Las investigadoras expresan qué no se trata de encontrar una única respuesta sobre cómo era la movilidad de género en la prehistoria. Se trata de mostrar que las narrativas dominantes, como la de la patrilocalidad universal, solo se sostienen si ignoramos partes de los datos y si aplicamos conceptos de manera poco rigurosa.
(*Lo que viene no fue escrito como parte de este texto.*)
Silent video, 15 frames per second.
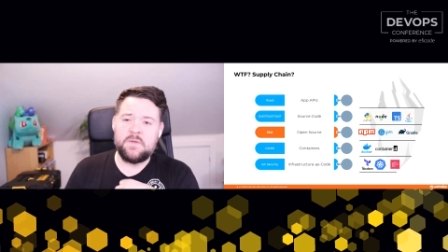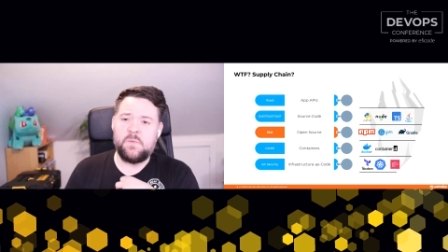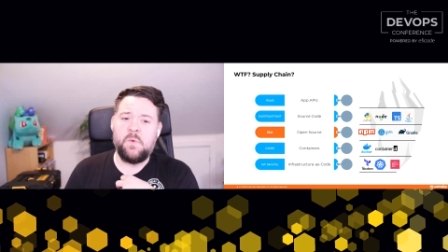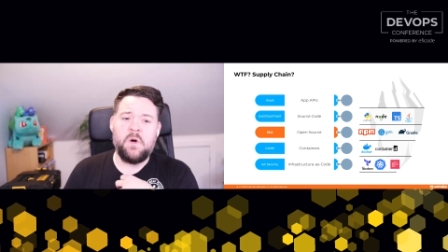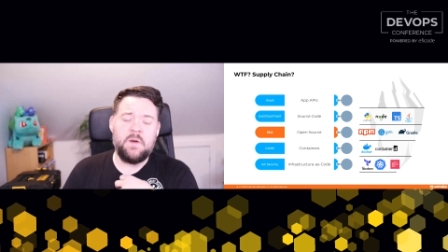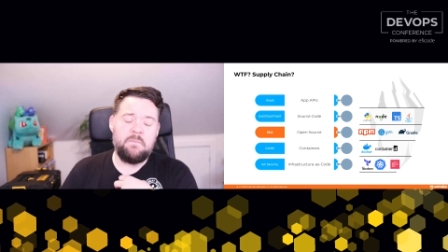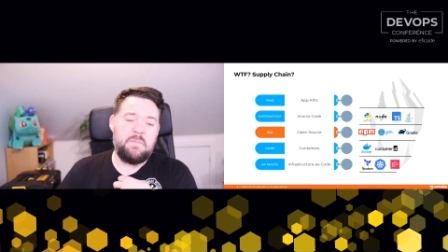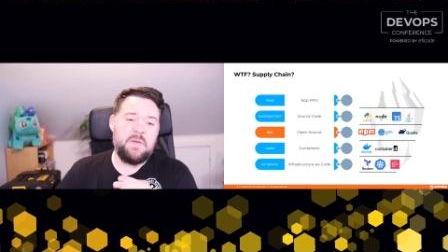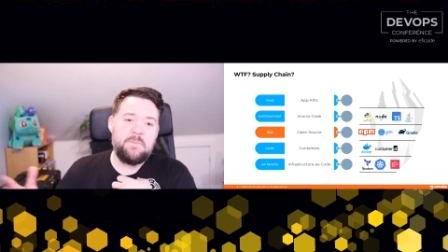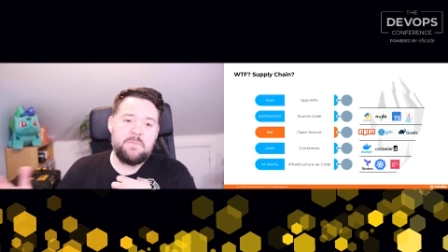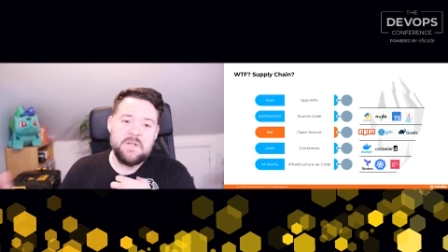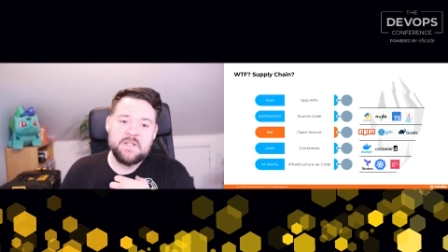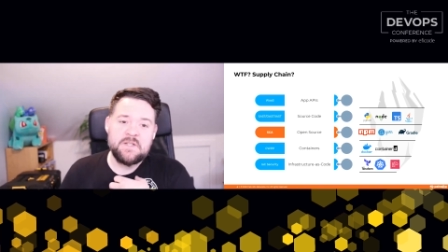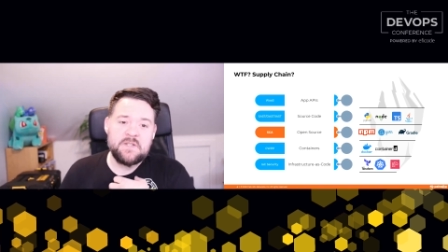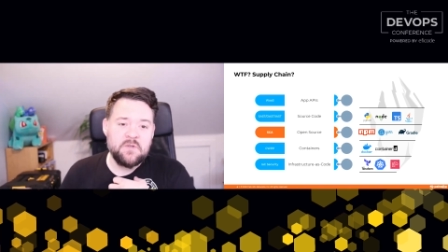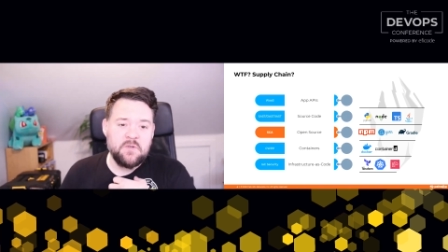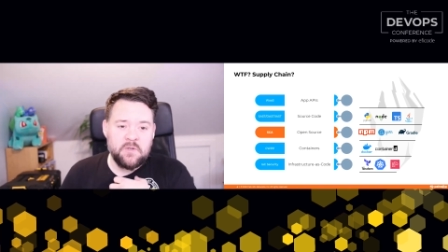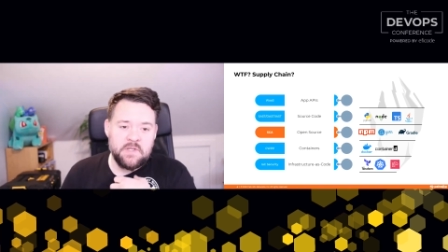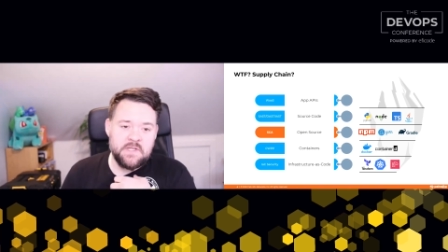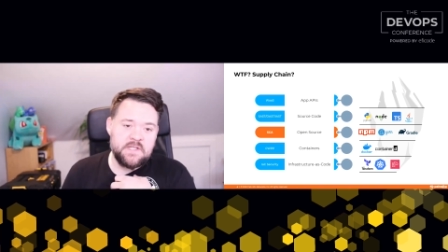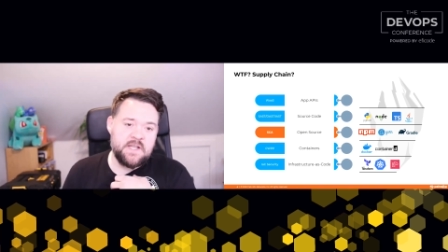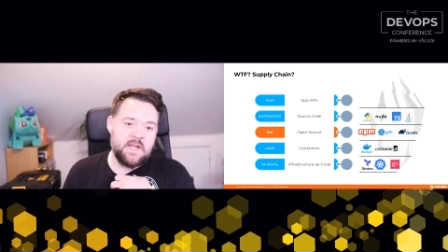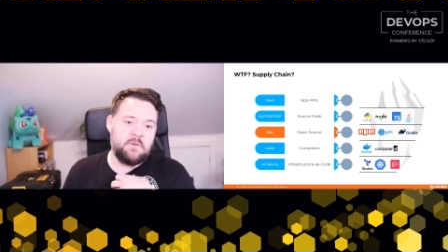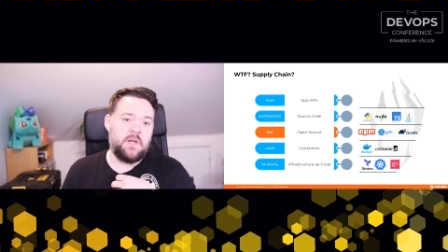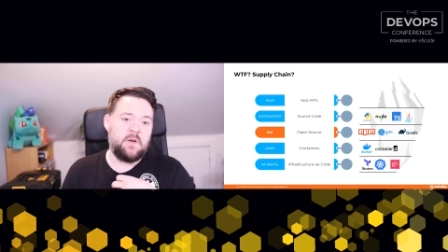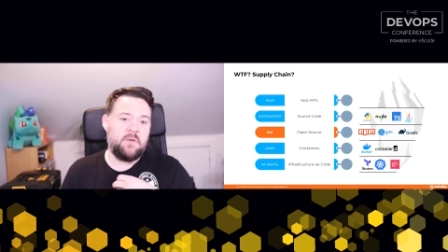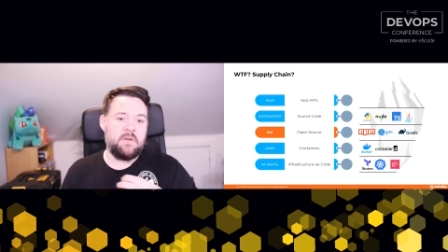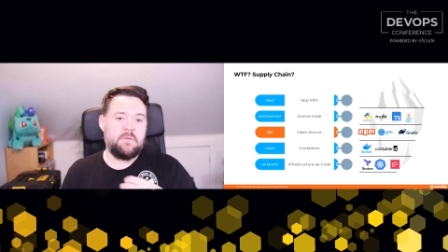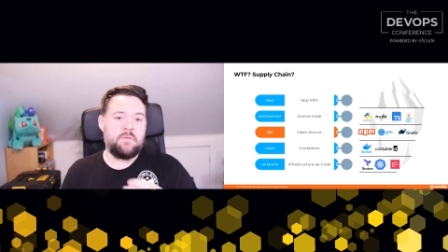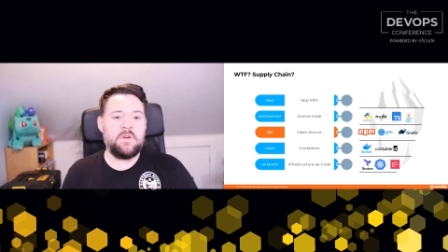what pip install is
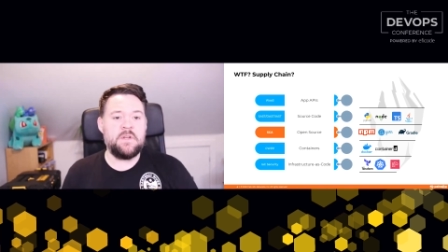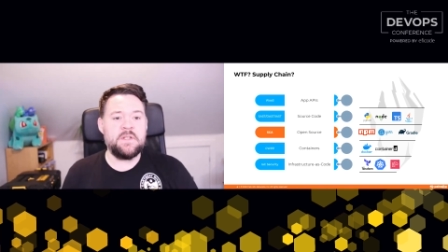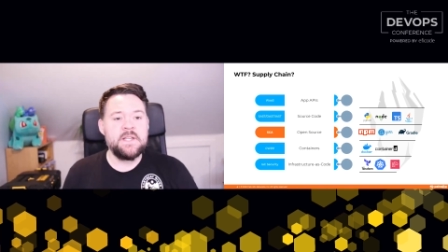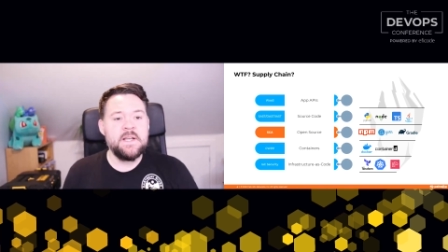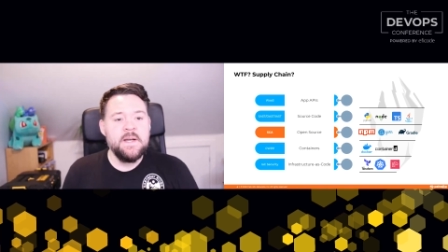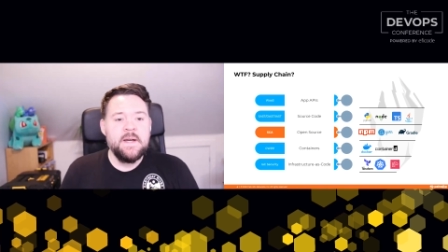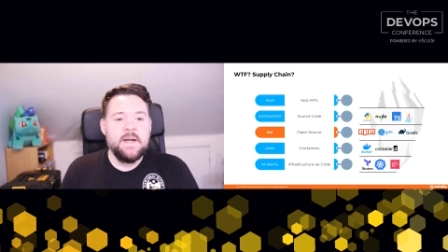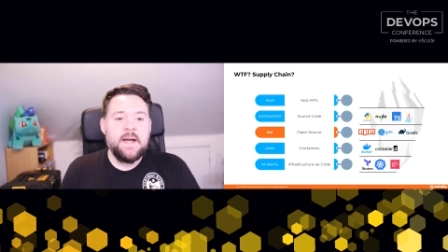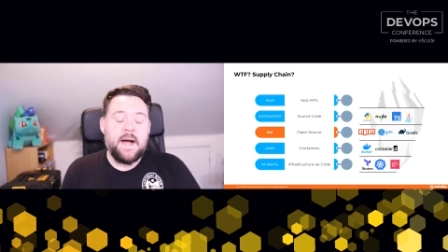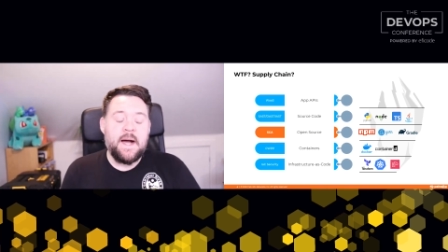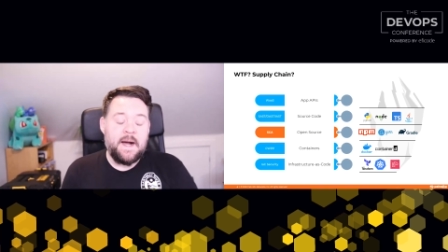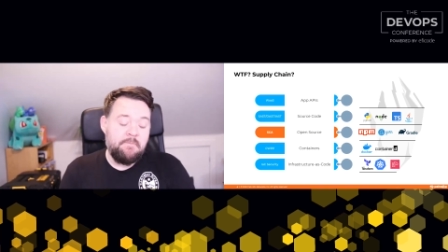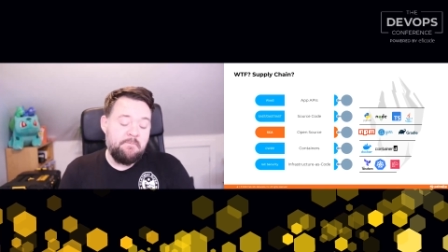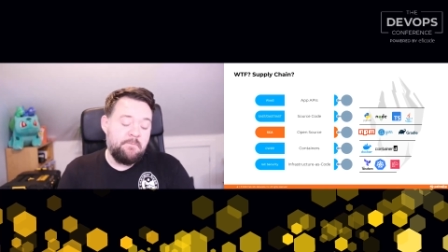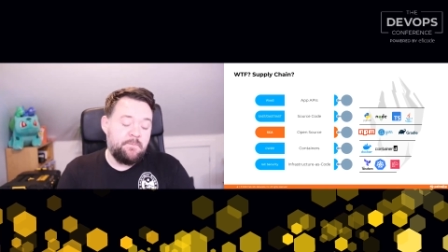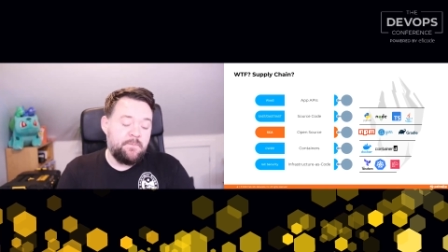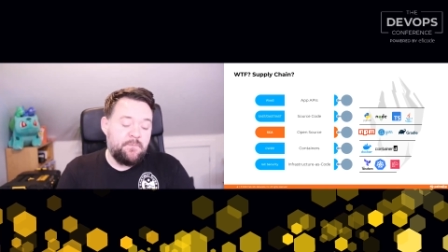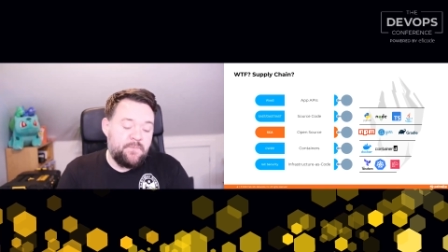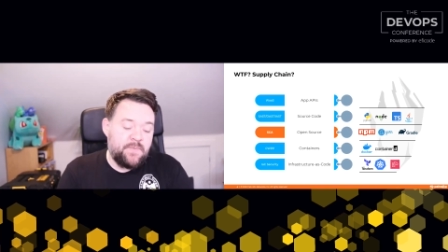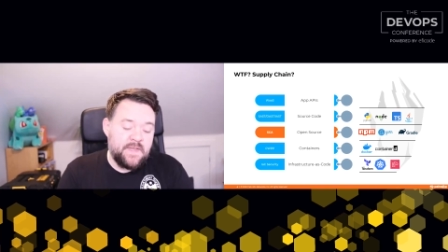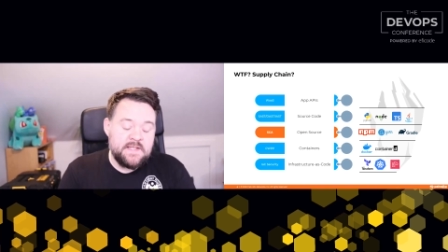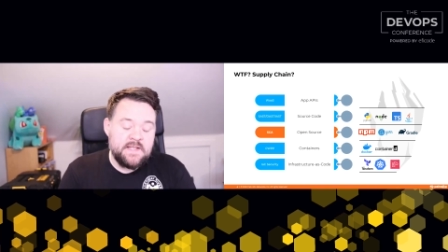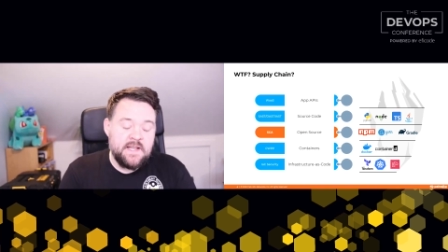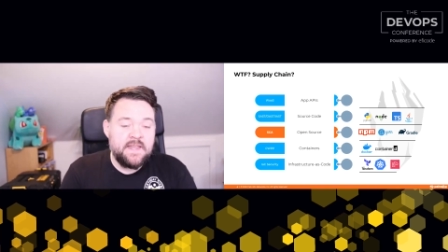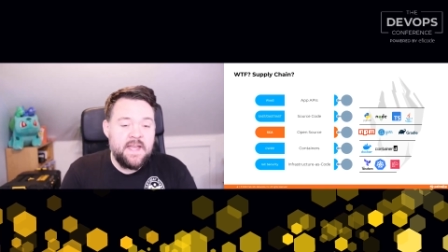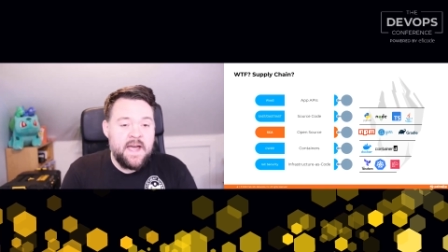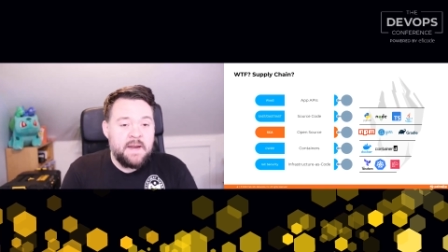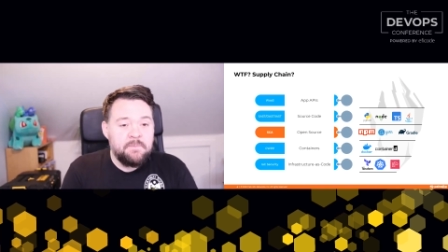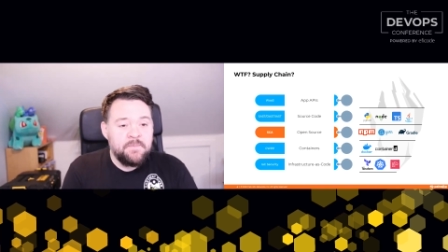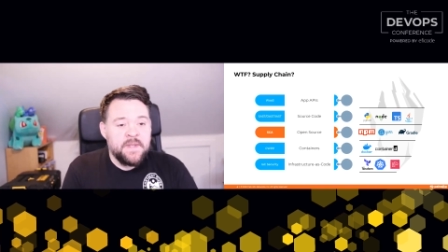downloading for us, things like that.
Al abrir el análisis a la complejidad, al mostrar que diferentes tipos de evidencia permiten diferentes puntos de vista, la arqueología cumple su función más valiosa: recordarnos que el pasado fue genuinamente distinto y que, por lo tanto, el presente no es la única forma posible de organizar las relaciones entre mujeres y hombres.


¿Alguna vez has dado por sentado que las cosas siempre fueron como son ahora, sin imaginar que el pasado pudo ser radicalmente diferente? 


Fuente: Bickle, P., Hofmann, D., Souvatzi, S., Cintas-Peña, M., Rebay-Salisbury, K., Schauer, P., Khalil, U., Shaw, D. y Van Vleet, K. E. (2025). Moving to Stay in (a Woman's) Place: Was Patrilocality the Dominant Mode of Postmarital Residence across Later European Prehistory? Current Anthropology, 66(6).